The `strict -$[*]` query is successful and returns `-1, -2, -3, -4`.

The `lax -$` query fails as `$` is an array and not a number.

#### Binary operations

JsonPath supports binary arithmetic operations (in descending order of priority):

1. Multiplication `*`, dividing floating-point numbers `/`, and taking the remainder `%` (works as the `MOD` function in `SQL`).
2. Addition `+`, subtraction `-`.

You can change the order of operations using parentheses.

If each argument of a binary operation is not a single number or a number is divided by 0, the query fails in both modes.

##### Examples

- `(1 + 2) * 3` returns `9`
- `1 / 2` returns `0.5`
- `5 % 2` returns `1`
- `1 / 0` fails
- If JSON is `[-32.4, 5.2]`, the `$[0] % $[1]` query returns `-1.2`
- If JSON is `[1, 2, 3, 4]`, the `lax $[*] + $[*]` query fails as the `$[*]` expression execution result is `1, 2, 3, 4`, that is multiple numbers. A binary operation only requires one number for each of its arguments.

### Boolean values

Unlike some other programming languages, Boolean values in JsonPath are not only `true` and `false`, but also `null` (uncertainty).

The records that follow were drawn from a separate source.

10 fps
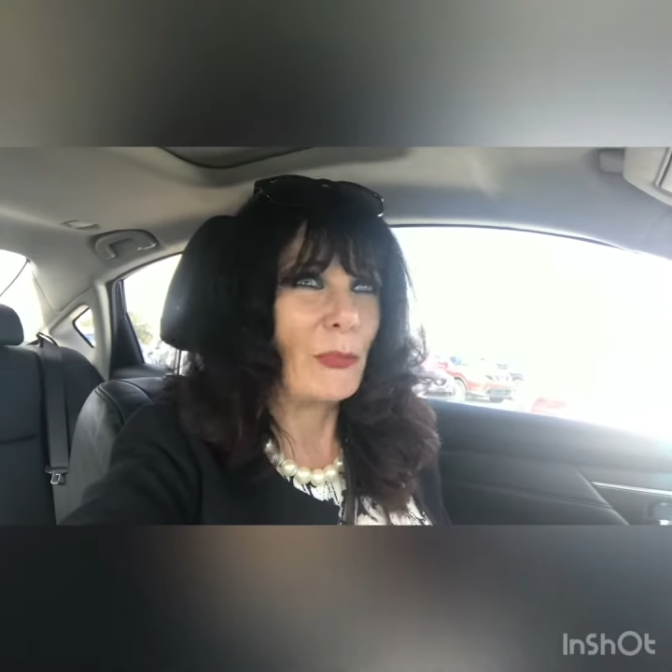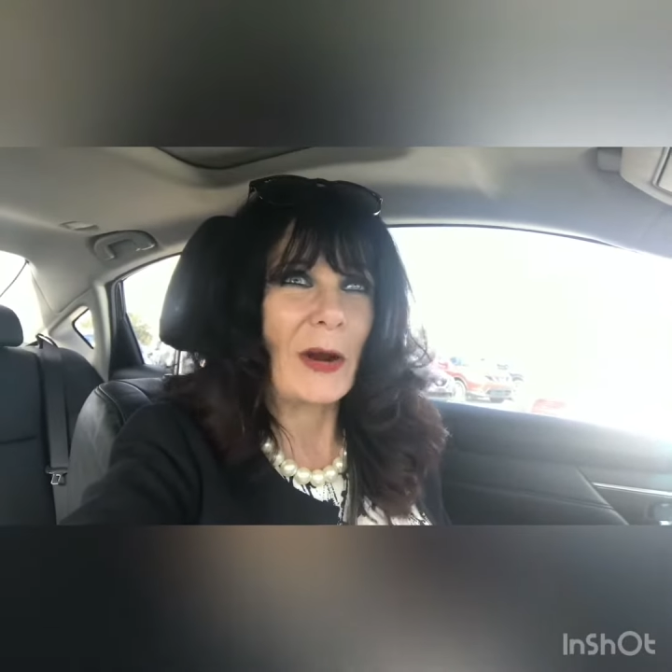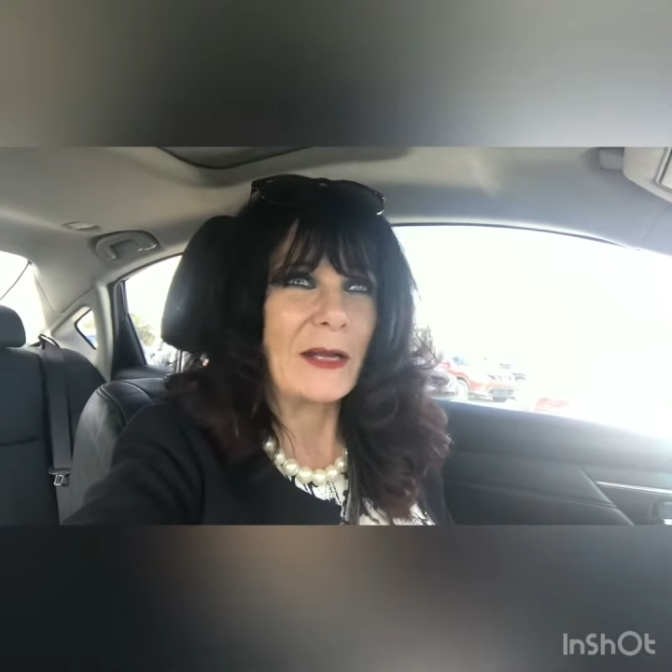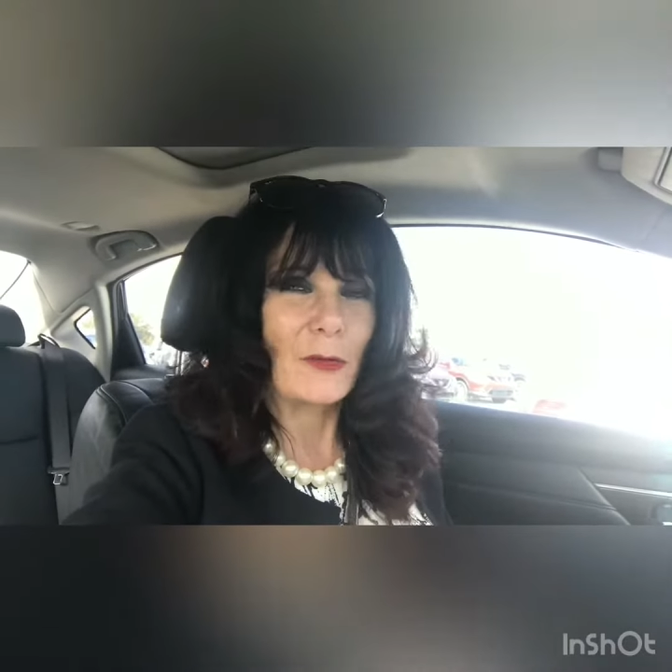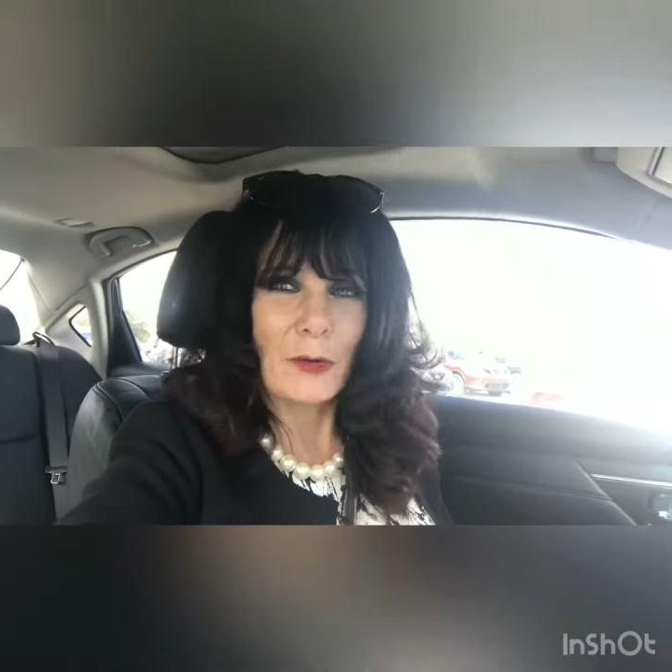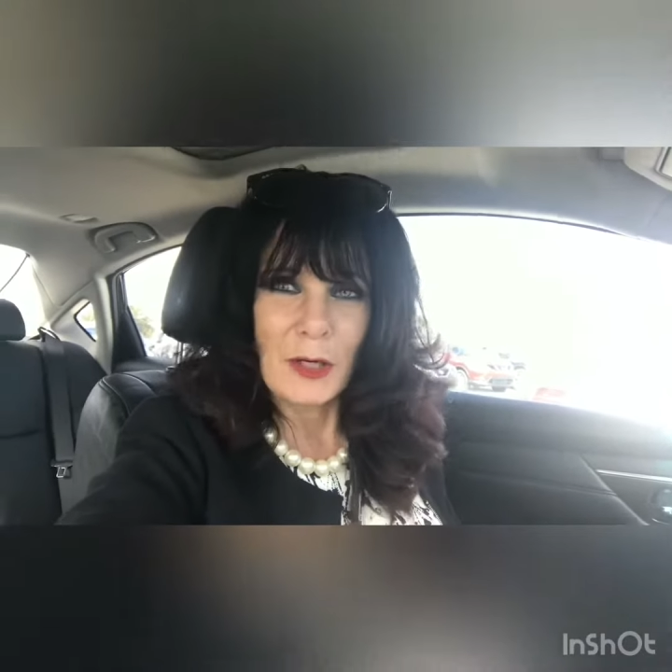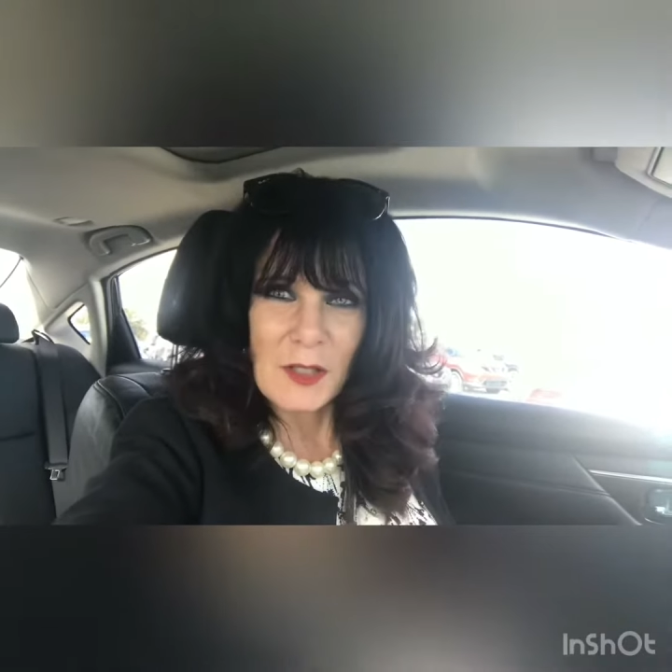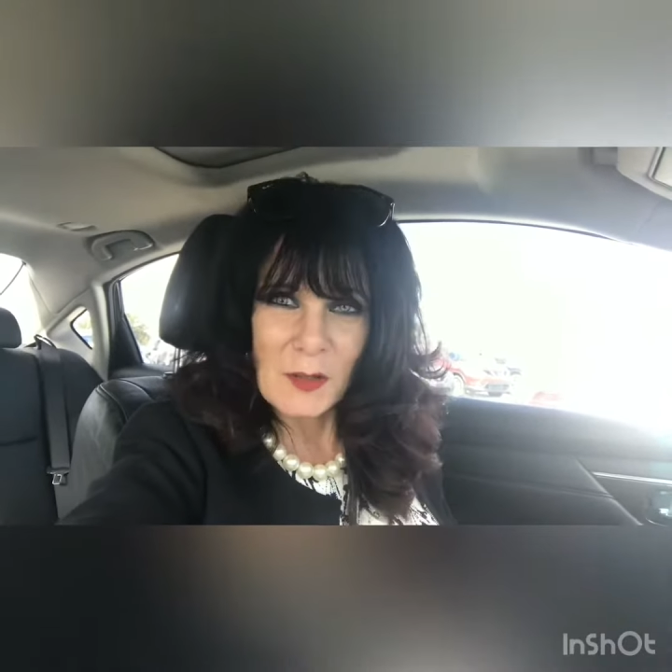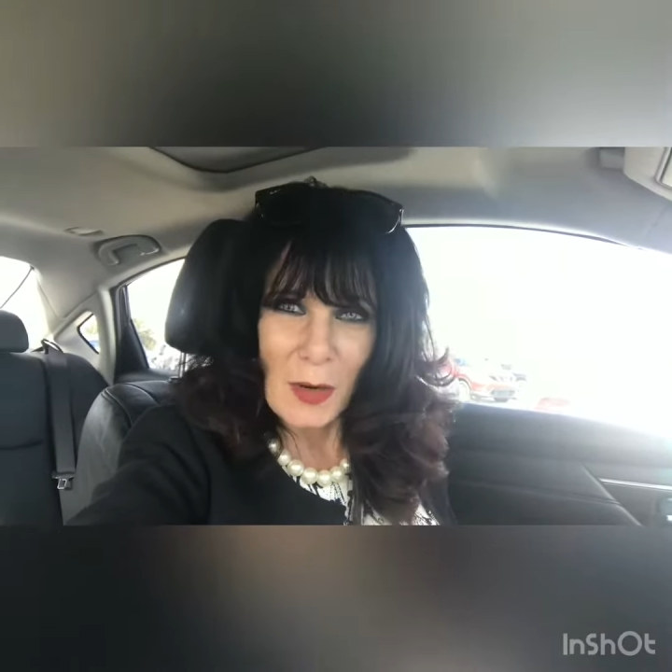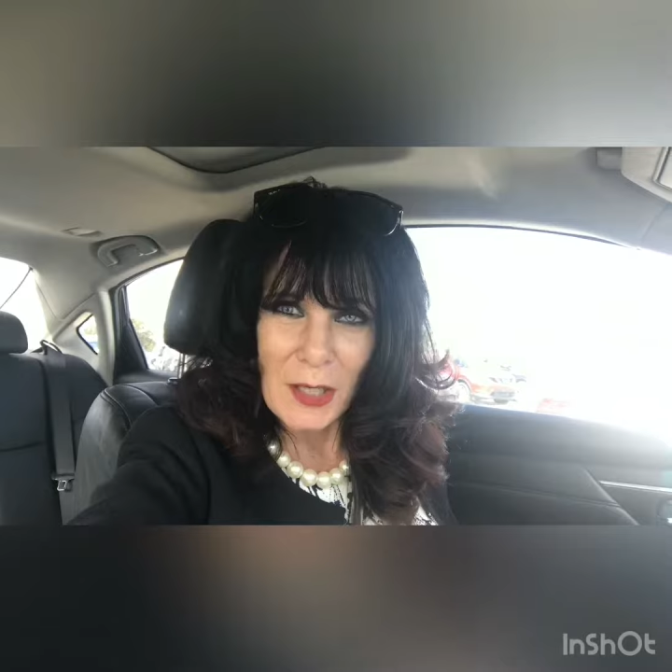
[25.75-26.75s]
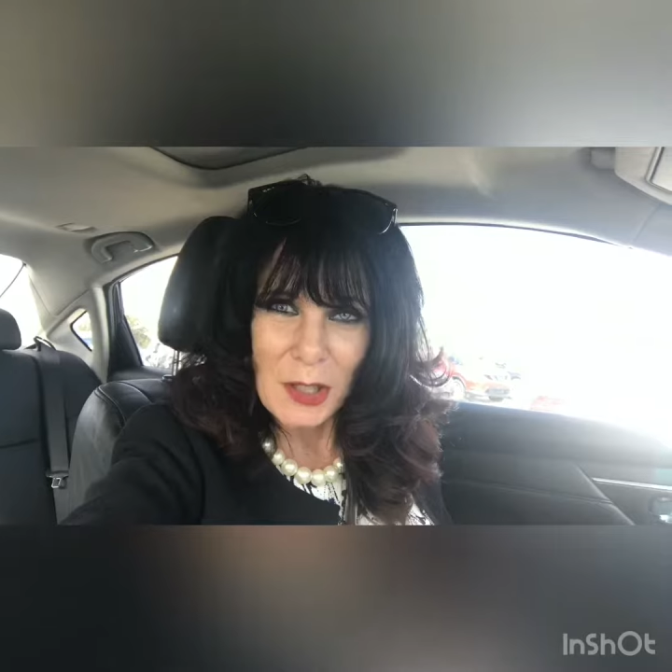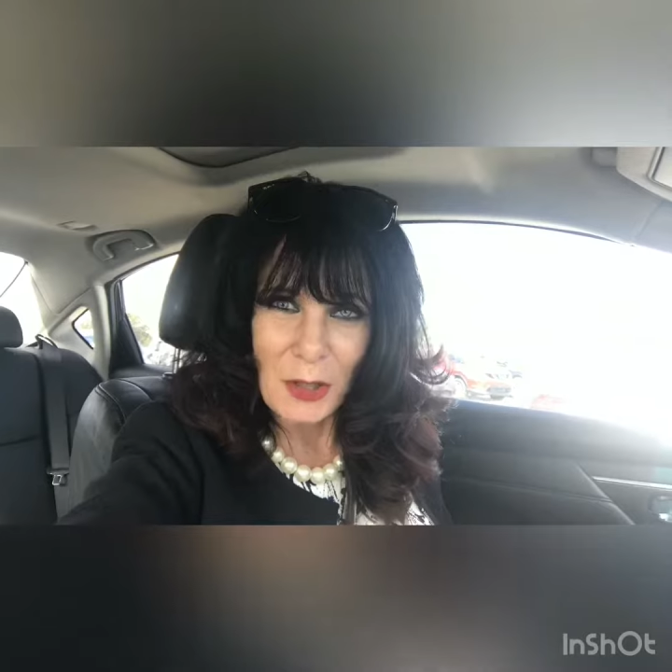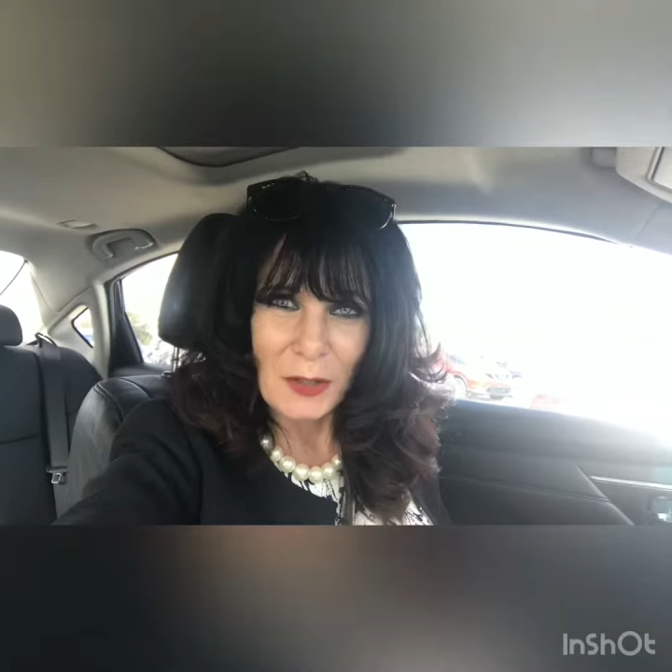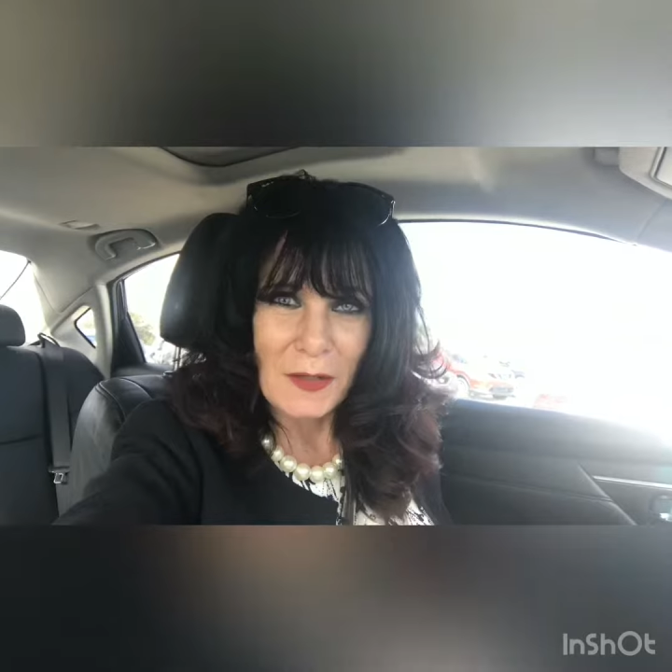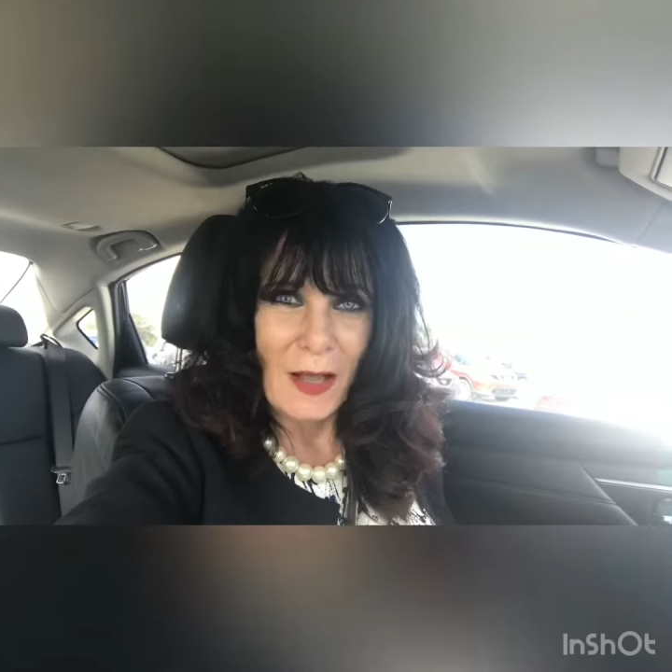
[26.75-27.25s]
bright orange
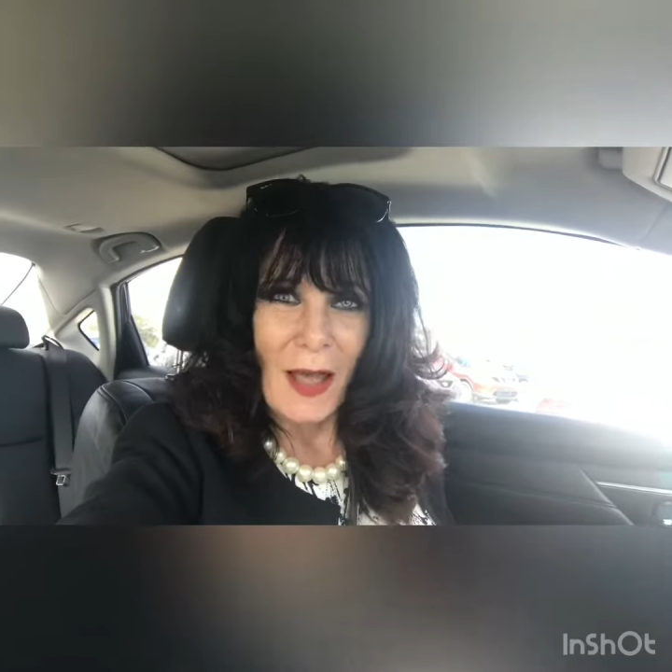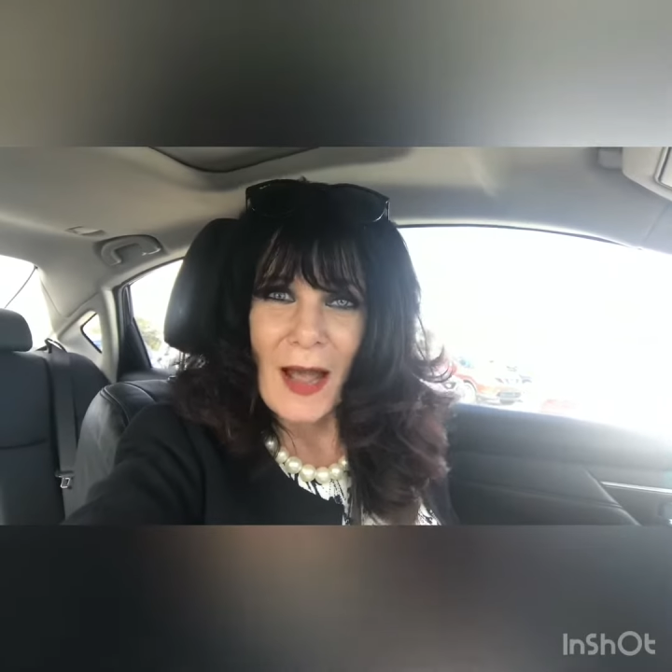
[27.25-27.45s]
sweatshirt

JsonPath considers any values received from a JSON document to be non-Boolean. For example, a query like `! $.is_valid_user` (a logical negation applied to the `is_valid_user`)  field is syntactically invalid because the `is_valid_user` field value is not Boolean (even when it actually stores `true` or `false`). The correct way to write this kind of query is to explicitly use a comparison with a Boolean value, such as `$.is_valid_user == false`.

### Logical operations

JsonPath supports some logical operations for Boolean values.

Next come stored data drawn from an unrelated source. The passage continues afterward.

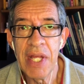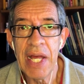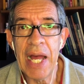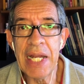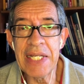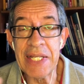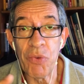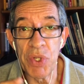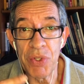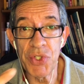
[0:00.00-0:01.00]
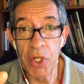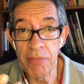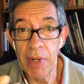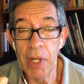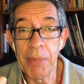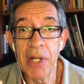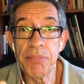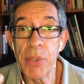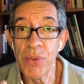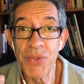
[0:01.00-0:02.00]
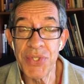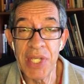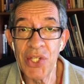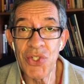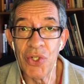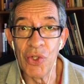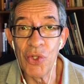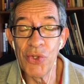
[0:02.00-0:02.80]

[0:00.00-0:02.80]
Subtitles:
And when you're talking about pronunciation,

The arguments of any logical operation must be a single Boolean value.
All logical operations return a Boolean value.

#### Logical negation, !

Truth table:

| `x` | `!x` |
| ------- | ------- |
| `true` | `false` |
| `false` | `true` |
| `Null` | `Null` |

#### Logical AND, &&

In the truth table, the first column is the left argument, the first row is the right argument, and each cell is the result of using the Logical AND both with the left and right arguments:

| `&&` | `true` | `false` | `Null` |
| ------- | ------- | ------- | ------- |
| `true` | `true` | `false` | `Null` |
| `false` | `false` | `false` | `false` |
| `Null` | `Null` | `false` | `Null` |

#### Logical OR, ||

In the truth table, the first column is the left argument, the first row is the right argument, and each cell is the result of using the logical OR with both the left and right arguments:

| `\|\|` | `true` | `false` | `Null` |
| ------- | ------- | ------- | ------- |
| `true` | `true` | `true` | `true` |
| `false` | `true` | `false` | `Null` |
| `Null` | `true` | `Null` | `Null` |

##### Examples

- `! (true == true)`, the result is `false`
- `(true == true) && (true == false)`, the result is `false`
- `(true == true) || (true == false)`, the result is `true`

### Comparison operators

JsonPath implements comparison operators for values:

- Equality, `==`
- Inequality, `!=`and `<>`
- Less than and less than or equal to, `<` and `=`
- Greater than and greater than or equal to, `>` and `>=`

All comparison operators return a Boolean value. Both operator arguments support multiple values.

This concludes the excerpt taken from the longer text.